■ TASK BRIEF ■
Please copy the entries below word for word, leaving out any image.

*** Opening RECORDS FOR THE EXERCISE ***

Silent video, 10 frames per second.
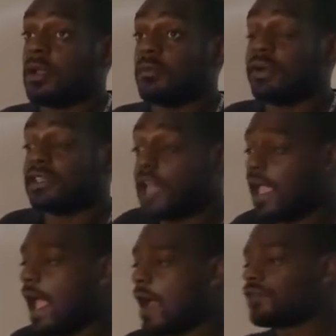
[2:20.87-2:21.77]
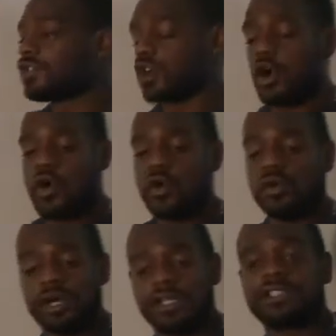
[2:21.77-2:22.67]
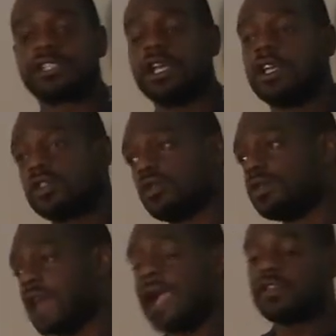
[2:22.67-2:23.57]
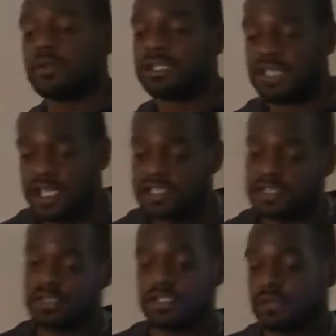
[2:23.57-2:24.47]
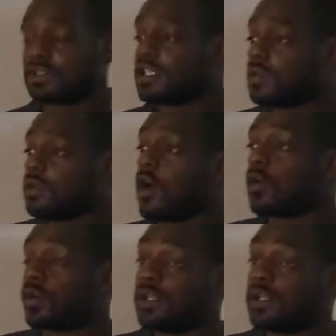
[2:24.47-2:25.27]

But they have showed us through documentation and some things we're gonna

*** Closing RECORDS FOR THE EXERCISE ***

■ EXPECTED ANSWER ■
Silent video, 10 frames per second.
[2:20.87-2:21.77]
[2:21.77-2:22.67]
[2:22.67-2:23.57]
[2:23.57-2:24.47]
[2:24.47-2:25.27]

But they have showed us through documentation and some things we're gonna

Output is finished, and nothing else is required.